Era l’inizio del 2002 e da allora ne sono passate di parole negli studi televisivi. Un modello che ha fatto scuola. Del resto il genere - il faro puntato sui delitti irrisolti - tira, come si dice nel gergo mediatico. Una parte del pubblico è attratta da queste vicende, metafora della condizione umana, della lotta perenne fra il bene e il male. Si identifica con le persone coinvolte, parteggiando. Nel migliore dei casi. Nel peggiore è un interesse malato di morbosità. Chi fa informazione conosce questo meccanismo e il senso di responsabilità dovrebbe definire il confine nella sollecitazione dell’interesse, fra quello legittimo e quello appunto malato. Sul tema però c’è molta ipocrisia. Si declamano i sacri principi ma poi ogni attore in causa - con responsabilità diverse - cerca di trarre maggior profitto possibile dalla gran cassa della giustizia mediatica.
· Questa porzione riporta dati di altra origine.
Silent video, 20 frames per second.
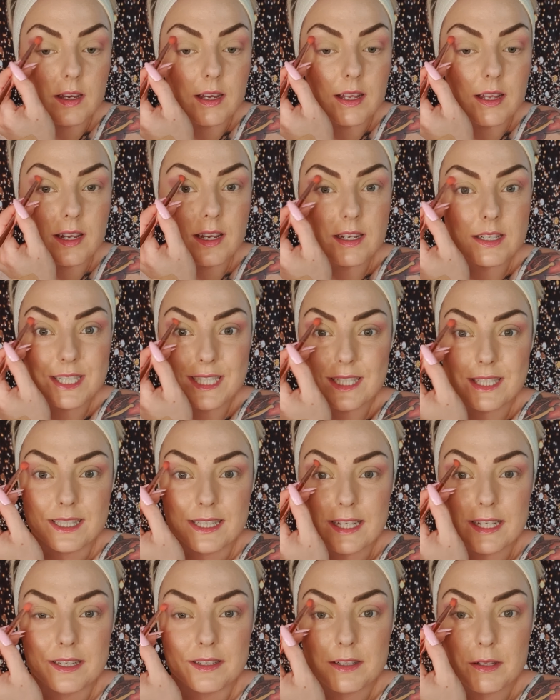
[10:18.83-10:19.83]
And I just
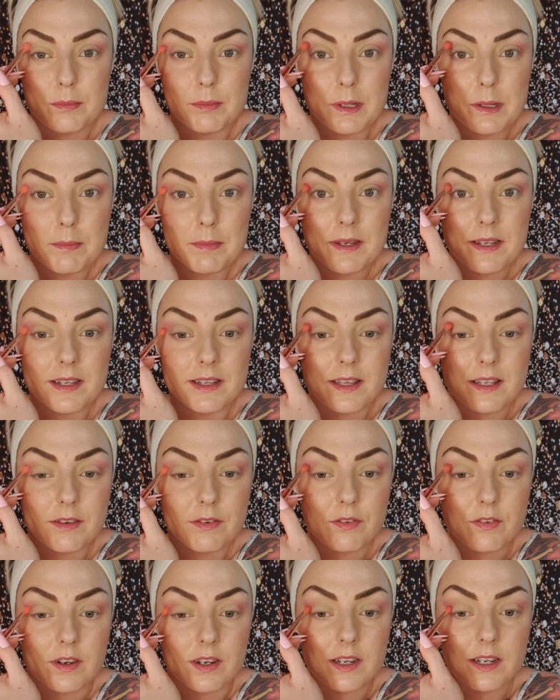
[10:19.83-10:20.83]
like to be a bit
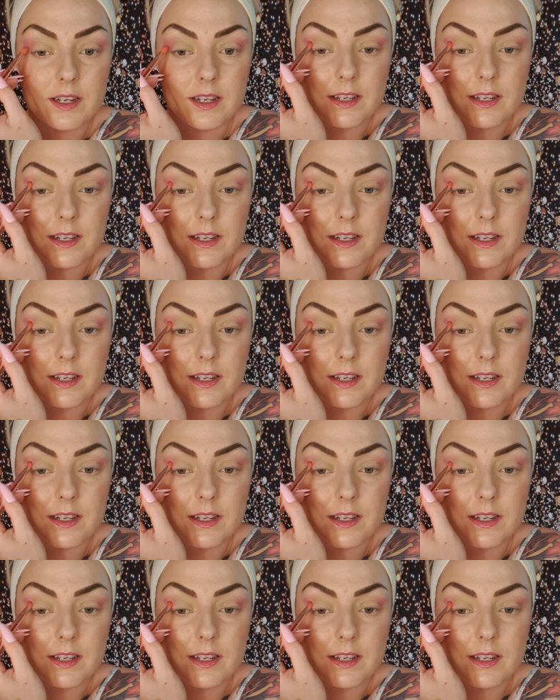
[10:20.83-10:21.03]
different.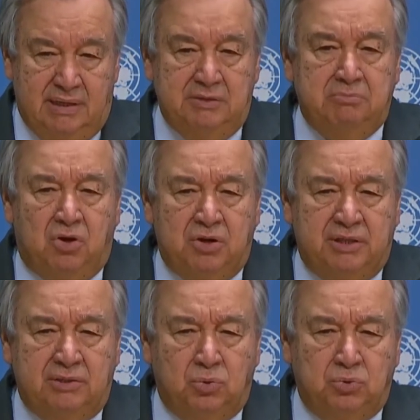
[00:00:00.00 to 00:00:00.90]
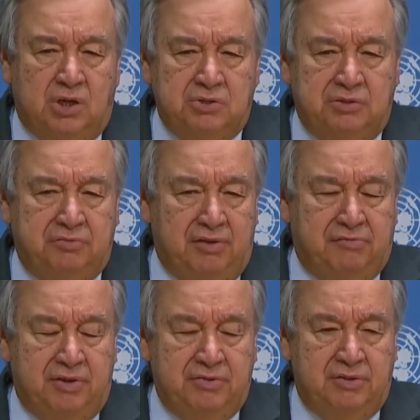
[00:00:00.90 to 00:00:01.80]
and more than
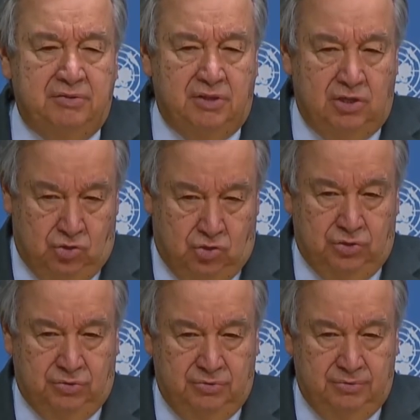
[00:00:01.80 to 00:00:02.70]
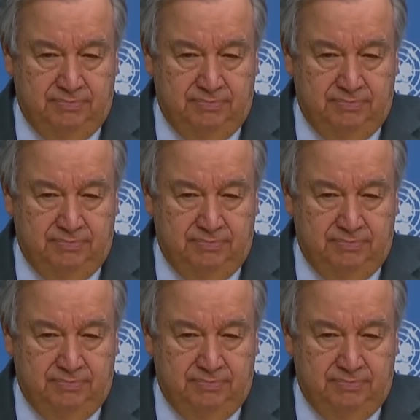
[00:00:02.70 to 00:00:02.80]
2,500 injured.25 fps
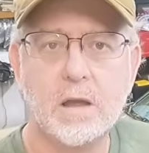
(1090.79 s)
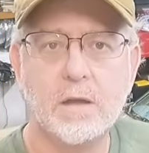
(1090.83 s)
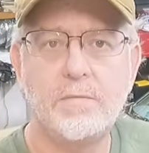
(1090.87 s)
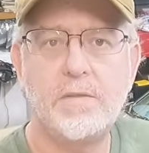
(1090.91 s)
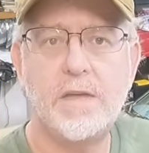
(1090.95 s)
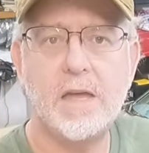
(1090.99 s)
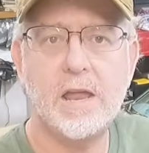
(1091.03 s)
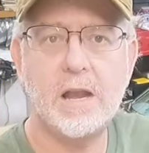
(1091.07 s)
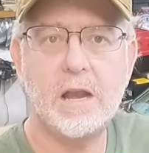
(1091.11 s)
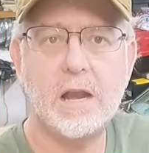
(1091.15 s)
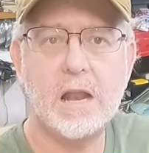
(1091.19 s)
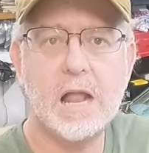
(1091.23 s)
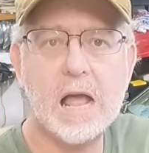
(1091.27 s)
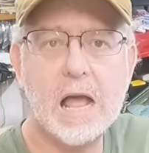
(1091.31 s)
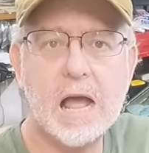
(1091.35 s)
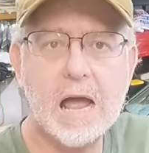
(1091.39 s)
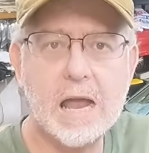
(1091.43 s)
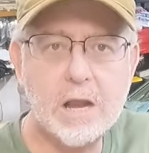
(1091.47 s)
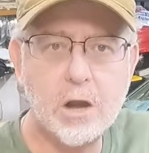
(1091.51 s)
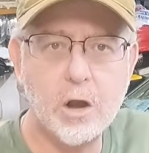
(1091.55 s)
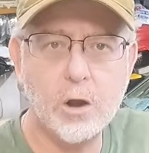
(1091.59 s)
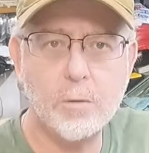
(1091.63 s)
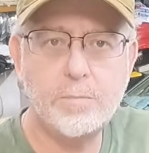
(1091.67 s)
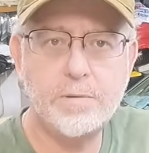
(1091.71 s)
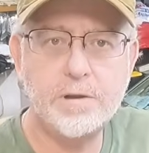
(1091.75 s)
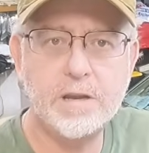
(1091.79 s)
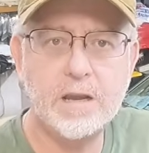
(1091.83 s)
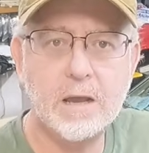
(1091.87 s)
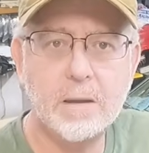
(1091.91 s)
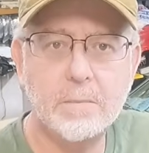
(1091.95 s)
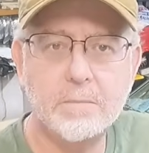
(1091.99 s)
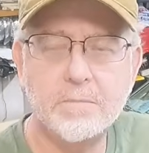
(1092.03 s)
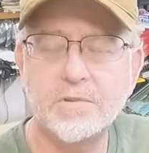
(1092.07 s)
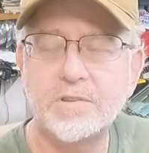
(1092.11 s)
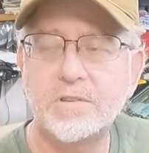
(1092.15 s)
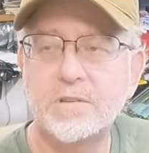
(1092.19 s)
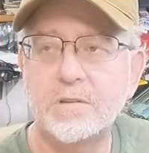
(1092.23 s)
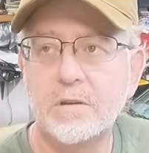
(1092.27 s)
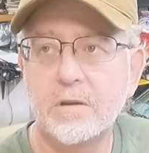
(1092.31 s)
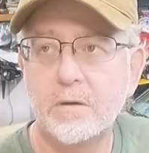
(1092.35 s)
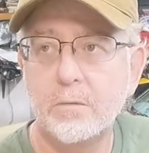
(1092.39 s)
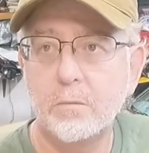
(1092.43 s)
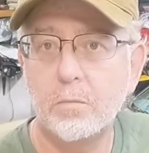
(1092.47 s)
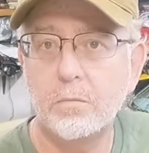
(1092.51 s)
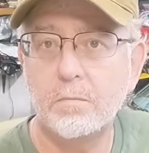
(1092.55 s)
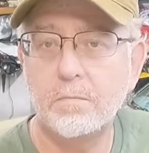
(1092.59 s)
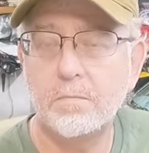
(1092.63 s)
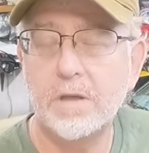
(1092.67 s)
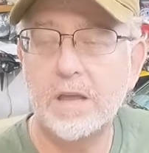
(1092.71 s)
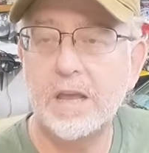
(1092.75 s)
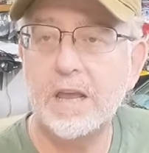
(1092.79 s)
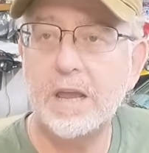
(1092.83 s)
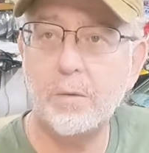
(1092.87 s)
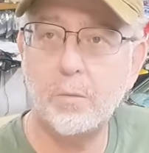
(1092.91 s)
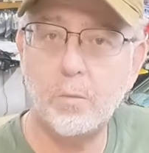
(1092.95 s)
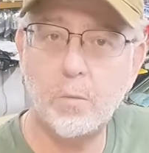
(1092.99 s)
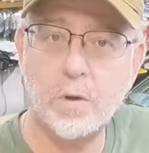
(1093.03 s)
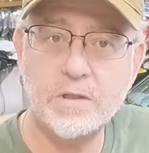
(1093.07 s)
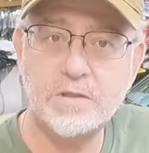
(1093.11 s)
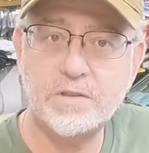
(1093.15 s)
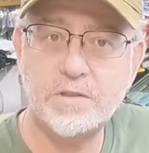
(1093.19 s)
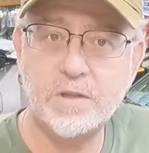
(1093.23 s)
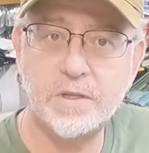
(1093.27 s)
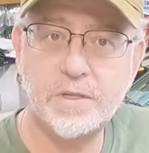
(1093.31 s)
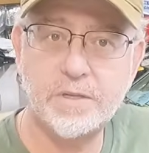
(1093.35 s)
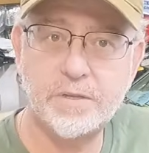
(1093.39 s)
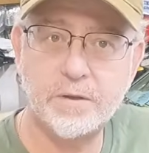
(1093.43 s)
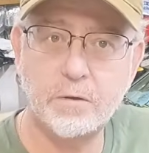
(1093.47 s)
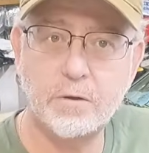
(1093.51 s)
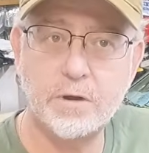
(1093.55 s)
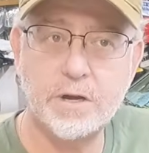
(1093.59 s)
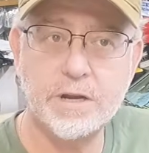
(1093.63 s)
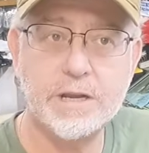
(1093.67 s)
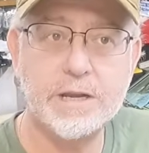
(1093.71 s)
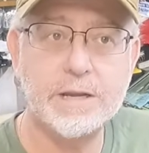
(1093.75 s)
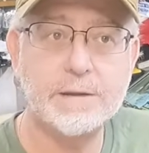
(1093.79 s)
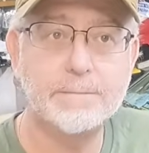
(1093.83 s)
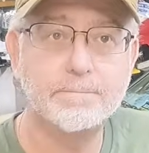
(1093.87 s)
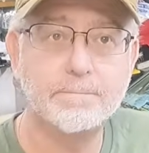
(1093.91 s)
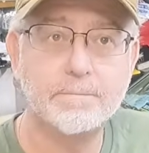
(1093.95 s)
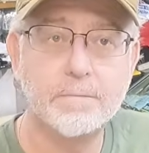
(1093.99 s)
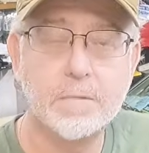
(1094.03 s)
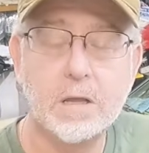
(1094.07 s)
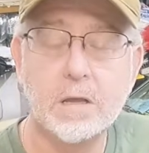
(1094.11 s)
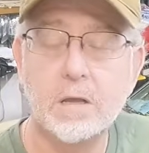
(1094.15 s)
Then at high RPMs, it went to 30,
A questa evidenza non si è sottratto nemmeno il «caso Yara», purtroppo. Al punto di essere finito nel documento con il quale l’Unione delle camere penali italiane ha annunciato l’astensione dalle udienze, da lunedì scorso a domani. Gli avvocati infatti ritengono che «occorre intervenire per evitare la spettacolarizzazione dei processi e l’alimentazione dei circuiti mediatici, che finiscono per consegnare all’opinione pubblica giudizi preconfezionati, attraverso l’esibizione e la gogna degli arrestati». Parole giuste. Il populismo giudiziario è una degenerazione culturale tutta italiana, che non ha dato risposta alla domanda sacrosanta di giustizia ed ha relegato le difese in un ruolo scomodo. Quando il processo arriva in aula, preceduto da quello mediatico, ha già sul collo il fiato pressante dell’opinione pubblica che si è «formata» un giudizio attraverso i talk show, nel guazzabuglio di fatti e opinioni in sovrapposizione. In più c’è il connubio fra certe procure e i media, con le prime a fornire ai secondi carte delle inchieste allo scopo di agitare le acque e indirizzare l’opinione pubblica nel verso dell’accusa. E gli avvocati ad apprendere notizie sui loro assistiti da tv e giornali. Un sistema sbilanciato e dannoso, che avvelena il clima dei processi ai quali si arriva con le sentenze di condanna già emesse dalla «giuria popolare» del pubblico televisivo o dei lettori della stampa.

Ma nel caso del processo Bossetti anche le difese dell’imputato non si sono certo sottratte al rito mediatico. Giocano le loro carte, ma con alcuni eccessi. L’assemblea dei penalisti bergamaschi ieri ha discusso anche di questo caso. Un pubblico ministero ha invitato la categoria che lo ospitava a fare autocritica. Ecco, a noi pare che in generale l’autocritica sia decisiva per una riforma della giustizia che è intralciata da corporativismi e arroccamenti. Ognuno dovrebbe fare autocritica - le procure in primis, tenendo conto di tanti processi mediatici che in aula si sono chiusi con l’assoluzione degli imputati - e non usare la parola come chiave d’intrusione nel campo avverso. Sollevando finalmente il velo d’ipocrisia che copre il dibattito sulla giustizia.